Why It’s Best to Cook Your Kale

Making kale chips basically involves breaking up an entire bunch into 2 inch pieces, mixing them with olive oil, vinegar, and salt and then drying them out to a crisp in a warm oven for about 30 minutes. That’s it!

Why are we even taking the time to make kale chips, you may ask?  Isn’t kale far better to eat raw in a green smoothie?

Actually, the answer is no, kale is not a good choice for eating raw. Kale is a cruciferous vegetable, and as such, contains goitgrogens that actively suppress the thyroid gland. Contrary to popular belief, however, it is not high in oxalic acid, which can be a risk for the kidneys.

The good news is that a gentle cooking above 212 F /100 C will significantly reduce the goitrogens, so you can enjoy your kale with reduced downside risk. (1)

If you already suffer from thyroid disorders, you may choose to avoid cruciferous veggies altogether, and that is, of course, your choice based on your personal situation.

However, in the context of a traditional, iodine rich diet, cooked cruciferous veggies like kale are a healthy choice.

I realize that there are people reading this who will scoff at the recommendation to cook kale. I would suggest to those who are really into the green smoothie fad that blowing out your thyroid is not a great idea. Whatever small amounts of nutrition are lost by the gentle cooking of kale is more than made up for in the additional protection to this delicate, butterfly shaped gland in your neck.

You don’t want to do ANYTHING that messes with your thyroid. This little gland is very hard to fix once it goes on the fritz. Protect it at all costs!

Homemade Kale Chips

I should mention that I was skeptical of this recipe at first, as I really do not like kale much at all. I must say that after trying them myself, the verdict is that they are truly delicious!
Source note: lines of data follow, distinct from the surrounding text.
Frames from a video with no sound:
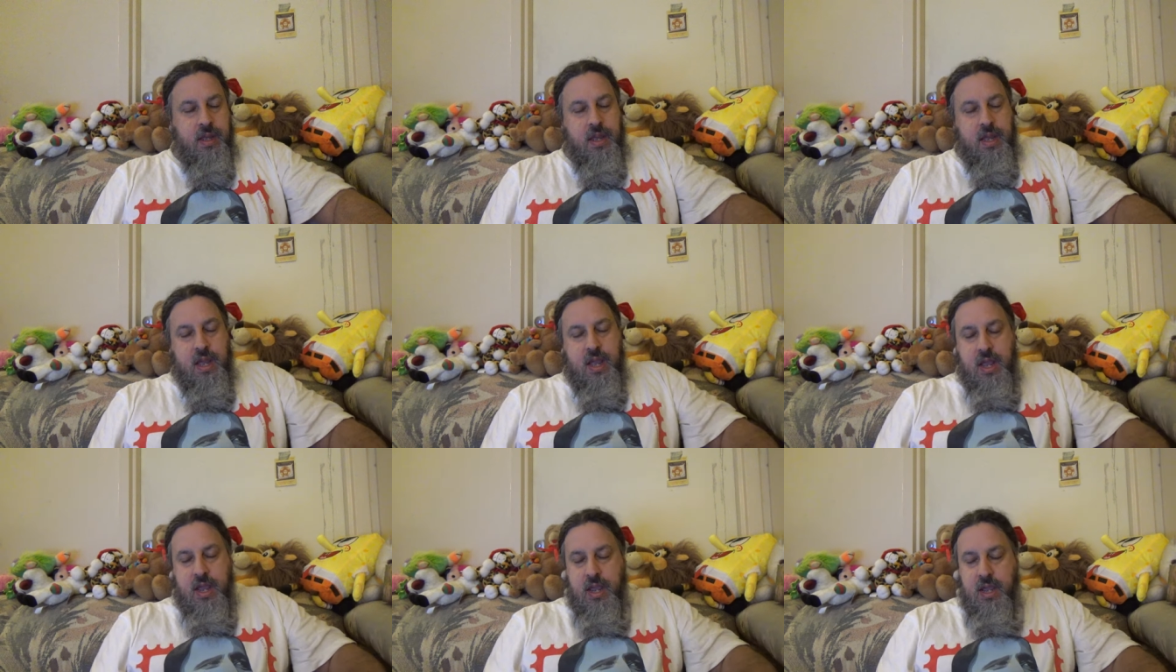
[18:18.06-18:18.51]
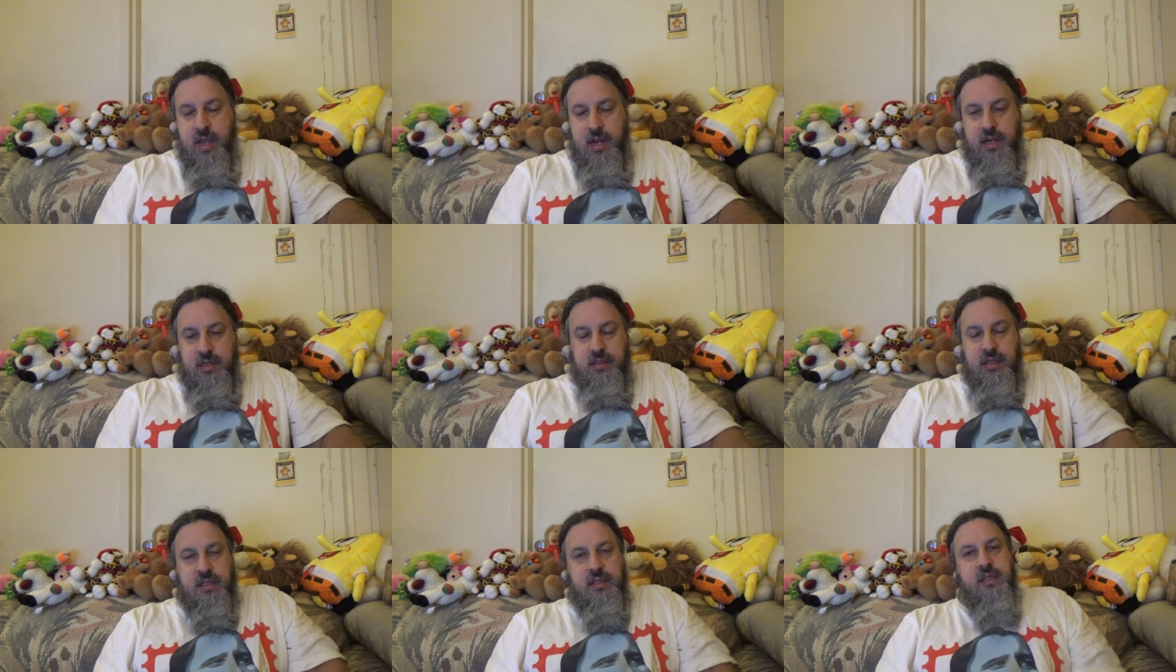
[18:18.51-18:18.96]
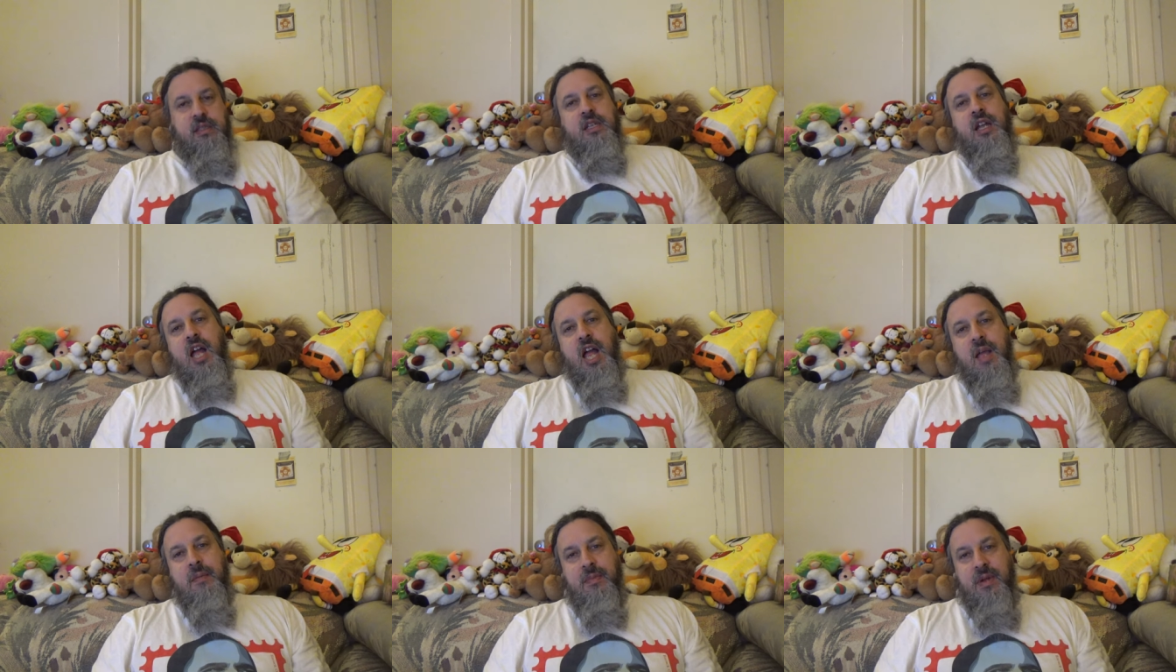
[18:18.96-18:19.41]
And at the
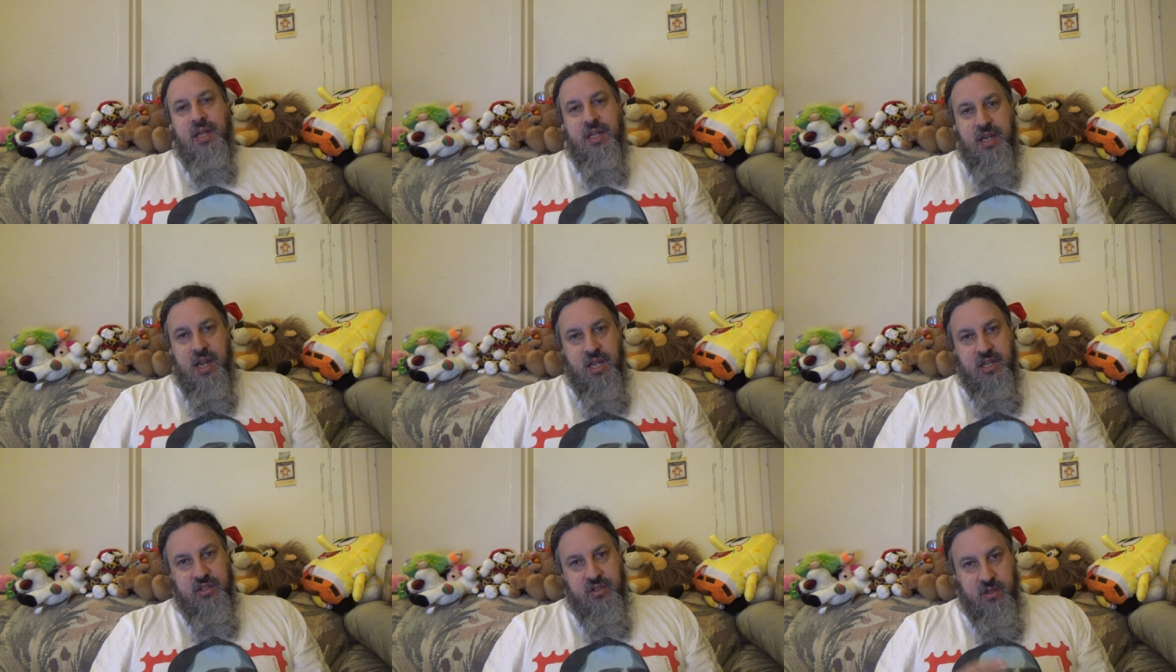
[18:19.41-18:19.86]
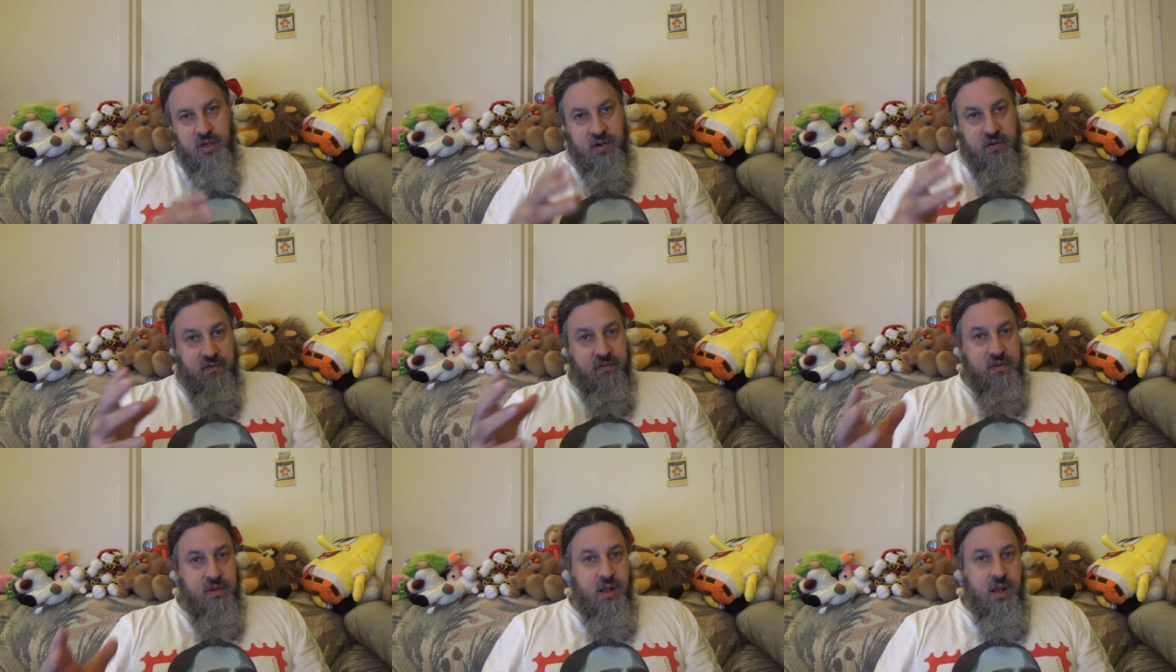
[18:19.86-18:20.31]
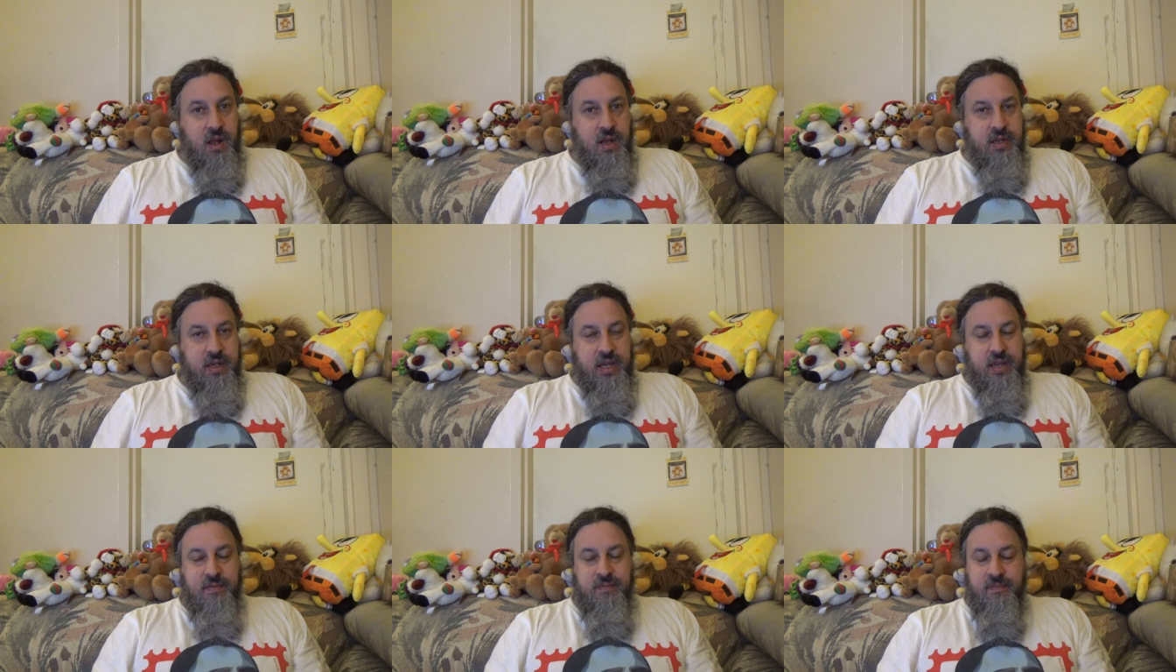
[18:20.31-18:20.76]
time I started
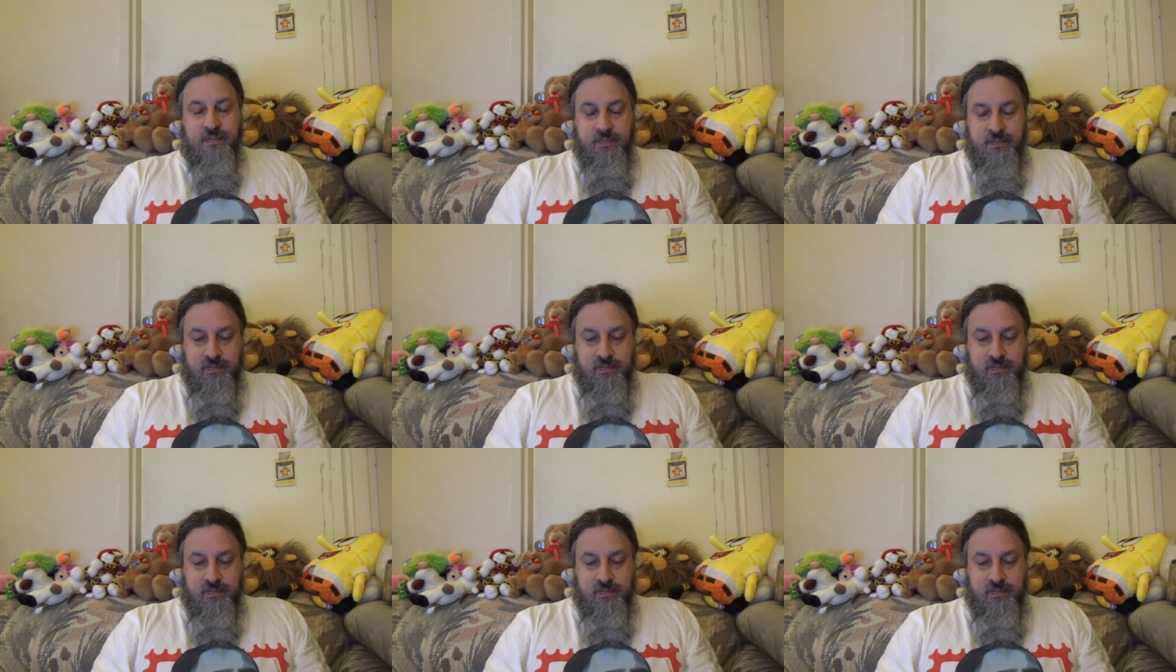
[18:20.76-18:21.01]
vlogging,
Another great thing about this kale chips recipe is that it uses olive oil. Fat eaten with your veggies increases nutrient absorption considerably. If you’re worried about cooking with olive oil, the linked article explains why this isn’t a problem. The recipe turns out better with olive oil than using coconut oil or even avocado oil, in my opinion.

Homemade Kale Chips Recipe

Easy recipe for homemade kale chips that preserves the nutrients and reduces the potential for thyroid damage from the goitrogenic substances in this popular leafy green vegetable.

Prep Time 10 minutes
Cook Time 20 minutes
Total Time 30 minutes
Servings 8
Calories 20 kcal
Author Sarah Pope MGA



  1. Strip leaves from stems in approximately 2 inch pieces. Rinse and dry thoroughly.

    rinsing kale leaves
  2. Place kale pieces in a large ziplock bag and pour dressing over them. Close bag tightly.  Massage dressing into the kale pieces for 1-2 minutes.

    coat kale leaves with sea salt, olive oil and ACV
  3. Place on parchment paper lined cookie sheets and bake at 300 F/ 149 C for 20-30 minutes. Turn the kale pieces for the last 10 minutes to make sure both sides are thoroughly dried out and crisp.

    baked kale chips
  4. Yum!  The crunchiness is what makes this recipe, in my opinion.   Kale chips would be an awesome, grain free addition to salads for that bit of crunchiness without any croutons!

    homemade kale chips in bowl

Recipe Notes

I used red kale for this recipe, but any type of kale works great!

Nutrition Facts
Homemade Kale Chips Recipe
Amount Per Serving
Calories 20 Calories from Fat 15
% Daily Value*
Total Fat 1.65g 3%
Total Carbohydrates 1g 0%
Protein 0.5g 1%
* Percent Daily Values are based on a 2000 calorie diet.